### Data for analysis

>>>

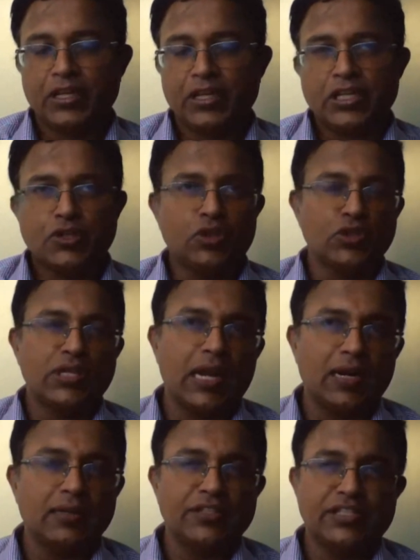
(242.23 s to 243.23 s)
So those
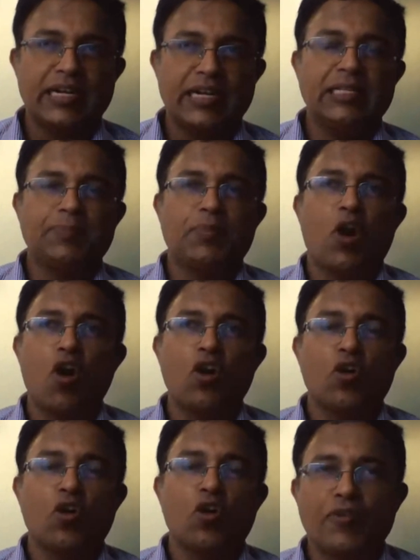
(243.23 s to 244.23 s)
are generally the broad
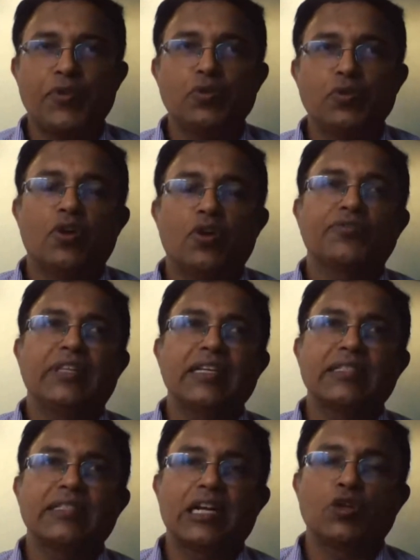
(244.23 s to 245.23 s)
overview of things
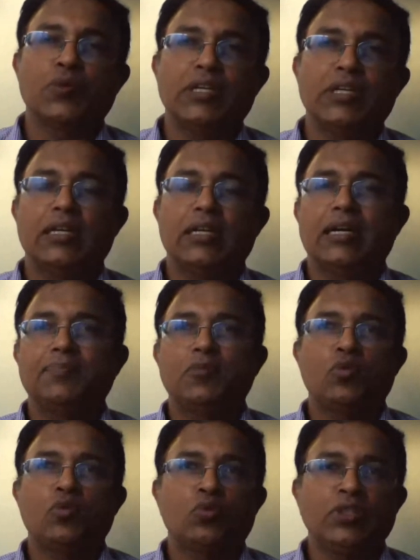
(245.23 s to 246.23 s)
that you will
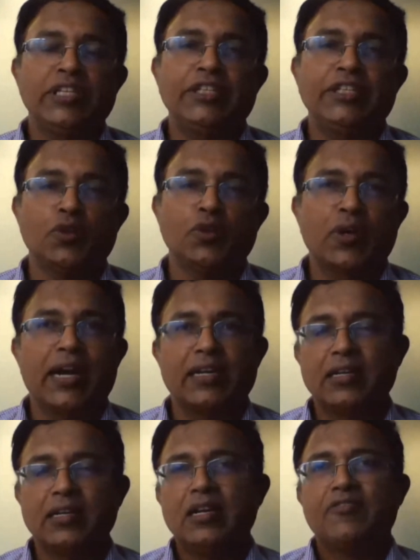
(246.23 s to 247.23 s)
need to look
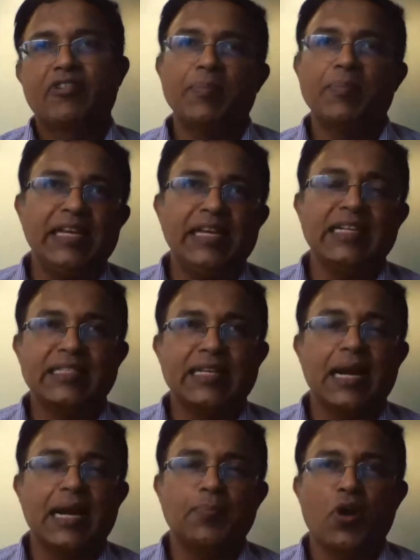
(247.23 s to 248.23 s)
at from a legal
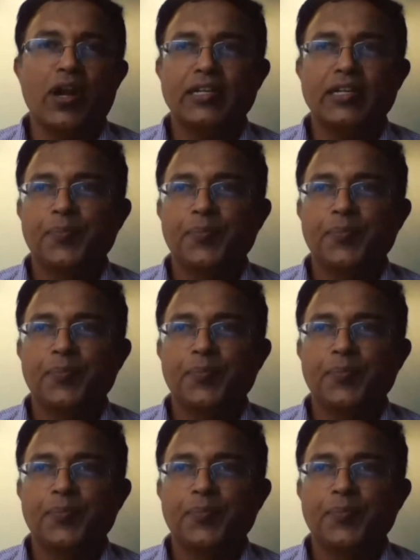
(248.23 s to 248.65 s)
standpoint,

<<<

### Problem statement
Set down all of the data word for word; no pictures belong in it.

### Problem solution
(242.23 s to 243.23 s)
So those
(243.23 s to 244.23 s)
are generally the broad
(244.23 s to 245.23 s)
overview of things
(245.23 s to 246.23 s)
that you will
(246.23 s to 247.23 s)
need to look
(247.23 s to 248.23 s)
at from a legal
(248.23 s to 248.65 s)
standpoint,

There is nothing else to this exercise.